Section 5375 is applicable here. At the time of its enactment (1950) section 2a of the Municipal Improvement Act of 1913 read as follows: ‘ ‘ The provisions of the Improvement Act of 1911, as now or hereafter provided, relating to contributions, is [are] incorporated herein by reference.” (Stats. 1949, ch. 976, § 5 at p. 1764; emphasis added.) The fact that when the 1913 act was codified in 1953 (§ 2a becoming Sts. & Hy. Code, § 10205; Stats. 1953, ch. 192, p. 1176, at p. 1183), the words “as now or hereafter provided” were deleted, did not operate to void the incorporation of section 5375 which had been effected in 1950. Moreover, we do not consider that the deletion of those words in the process of codification reflects an intent to change the meaning of the provisions of section 2a, in view of the long declared policy of the Code Commission to avoid substantive change (see Final Report of the Code Commission, 1953 pp. 11 and 12) and the practice of the Legislature in that regard (see Sobey v. Molony, 40 Cal.App.2d 381 [104 P.2d 868]), especially in the light of the declarations appearing in sections 2, 3 and 4 (particularly § 2) of the Streets and Highways Code.

Was such incorporation into the 1913 act so repugnant to the provisions of section 10201 of that act as to require an inference that the Legislature did not intend an incorporation of the provisions of section 5375? No. Section 10201 simply authorizes the city’s legislative body to declare in its resolution of intention that a portion or percentage of the cost and expenses of the improvement shall be paid out of the city treasury. We do not think that the granting of that permission in 1913 (it was a part of the original act, Stats. 1913, ch. 247, p. 421) was so inconsistent with the 1950 legislative grant of permission to contribute city moneys at a later stage of the proceedings, that effect can not be given to both.*

Plaintiff argues that because section 5375 appears at the end of a chapter entitled “Making and Confirming Assess*228ment,’’ which he says means “after the contractor has fulfilled his contract” (quoting from § 5360), section 5375 was intended to apply only after completion of the contract, hence, inapplicable to the facts here pleaded. We do not find a basis for any such limitation. It can not be spelled out of the text of the sections in the chapter mentioned. Nor do chapter and section headings have a limiting effect. (Sts. & Hy. Code, § 6.) Section 5375 was not originally an integral part of that chapter. It was added to the code nine years after the other sections in the chapter had become a part of the code. And the Legislature did not, expressly, make it any part of that chapter; it in terms “added” section 5375 “to said code.” (Stats. 1st Ex. Sess. 1950, ch. 65, p. 526.) There was a space there (between §§ 5374 and 5390) which presumably seemed as good a place as any for insertion of the subject matter of section 5375.

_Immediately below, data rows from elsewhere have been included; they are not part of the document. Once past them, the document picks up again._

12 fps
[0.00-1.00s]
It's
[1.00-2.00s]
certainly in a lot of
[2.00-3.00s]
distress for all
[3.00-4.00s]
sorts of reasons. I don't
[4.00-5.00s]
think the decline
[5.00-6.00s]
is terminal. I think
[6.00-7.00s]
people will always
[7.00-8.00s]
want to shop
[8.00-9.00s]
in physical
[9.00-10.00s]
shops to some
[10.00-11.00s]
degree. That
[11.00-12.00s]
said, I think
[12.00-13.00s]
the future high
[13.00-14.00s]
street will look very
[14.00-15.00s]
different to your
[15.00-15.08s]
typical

This concludes the consideration of the sole question urged by plaintiff upon this appeal (plaintiff’s opening brief, p. 5, and his reply brief, pp. 2 and 3), the legal effect of the failure of the city council to include in its resolution of intention a provision for the questioned contributions.

The judgment is affirmed.

Peters, P. J., and Bray, J., concurred.

Section 10205 of the 1913 act declares that “The provisions of the Improvement Act of 1911 relating to contributions is [are] incorporated in this division as if fully set out herein.”

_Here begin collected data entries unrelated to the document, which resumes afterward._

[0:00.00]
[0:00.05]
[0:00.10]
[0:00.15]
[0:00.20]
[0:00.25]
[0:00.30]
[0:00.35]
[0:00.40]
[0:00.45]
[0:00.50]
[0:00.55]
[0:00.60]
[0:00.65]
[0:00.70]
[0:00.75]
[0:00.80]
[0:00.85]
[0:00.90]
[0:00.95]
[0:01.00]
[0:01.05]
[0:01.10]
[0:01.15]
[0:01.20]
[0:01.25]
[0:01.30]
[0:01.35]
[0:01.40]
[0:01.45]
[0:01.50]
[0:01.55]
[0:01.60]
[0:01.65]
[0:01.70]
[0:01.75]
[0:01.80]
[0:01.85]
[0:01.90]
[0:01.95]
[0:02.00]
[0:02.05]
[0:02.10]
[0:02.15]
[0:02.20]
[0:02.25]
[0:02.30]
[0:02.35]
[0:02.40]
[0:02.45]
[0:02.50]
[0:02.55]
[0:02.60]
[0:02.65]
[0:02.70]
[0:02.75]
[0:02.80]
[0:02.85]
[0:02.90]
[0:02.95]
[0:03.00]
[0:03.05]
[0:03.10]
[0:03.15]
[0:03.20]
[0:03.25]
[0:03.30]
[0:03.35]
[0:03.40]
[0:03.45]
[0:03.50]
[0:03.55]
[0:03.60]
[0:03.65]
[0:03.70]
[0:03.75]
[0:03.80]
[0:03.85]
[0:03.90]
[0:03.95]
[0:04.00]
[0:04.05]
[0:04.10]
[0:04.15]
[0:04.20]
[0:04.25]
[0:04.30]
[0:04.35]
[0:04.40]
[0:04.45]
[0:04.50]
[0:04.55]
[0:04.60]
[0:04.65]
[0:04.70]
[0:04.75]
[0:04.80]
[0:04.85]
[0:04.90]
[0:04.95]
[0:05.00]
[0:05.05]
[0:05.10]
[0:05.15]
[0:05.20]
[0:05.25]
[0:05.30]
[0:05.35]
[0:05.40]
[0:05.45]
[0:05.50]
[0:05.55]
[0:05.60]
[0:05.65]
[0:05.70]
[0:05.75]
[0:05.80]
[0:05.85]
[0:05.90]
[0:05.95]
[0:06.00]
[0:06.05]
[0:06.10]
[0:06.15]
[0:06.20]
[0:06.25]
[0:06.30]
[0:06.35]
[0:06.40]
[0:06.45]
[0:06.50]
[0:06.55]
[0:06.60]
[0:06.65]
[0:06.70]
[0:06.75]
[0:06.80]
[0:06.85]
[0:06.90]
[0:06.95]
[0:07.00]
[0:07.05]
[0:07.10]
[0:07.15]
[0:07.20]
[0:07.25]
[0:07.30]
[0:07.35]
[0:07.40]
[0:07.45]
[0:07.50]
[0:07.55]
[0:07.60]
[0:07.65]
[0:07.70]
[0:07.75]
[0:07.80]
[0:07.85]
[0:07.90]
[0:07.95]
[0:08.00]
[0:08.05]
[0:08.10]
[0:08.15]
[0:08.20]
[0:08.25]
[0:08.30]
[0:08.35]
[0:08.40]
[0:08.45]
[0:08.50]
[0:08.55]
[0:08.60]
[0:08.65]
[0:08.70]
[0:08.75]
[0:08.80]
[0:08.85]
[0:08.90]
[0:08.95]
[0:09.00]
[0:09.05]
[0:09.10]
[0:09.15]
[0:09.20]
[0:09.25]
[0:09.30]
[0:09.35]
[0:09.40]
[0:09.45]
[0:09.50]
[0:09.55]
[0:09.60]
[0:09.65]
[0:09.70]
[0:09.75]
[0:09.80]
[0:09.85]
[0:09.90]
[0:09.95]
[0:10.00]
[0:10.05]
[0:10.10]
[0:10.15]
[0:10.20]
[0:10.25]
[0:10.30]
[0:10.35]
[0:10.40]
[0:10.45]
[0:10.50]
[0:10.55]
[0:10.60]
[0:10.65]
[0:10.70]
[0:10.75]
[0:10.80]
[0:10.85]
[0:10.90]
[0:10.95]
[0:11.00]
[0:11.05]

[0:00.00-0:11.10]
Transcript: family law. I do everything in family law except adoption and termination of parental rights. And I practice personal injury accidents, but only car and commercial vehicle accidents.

We are not holding that section 10205 incorporates only such provisions of the 1911 act as are consistent with those of the 1913 act. That is a question to be decided if and when it arises. We note that the incorporating clause (§ 2a of the original act) was inserted long after the original enactment and, therefore, is a more recent legislative expression on the subject of “contributions” than is section 10201.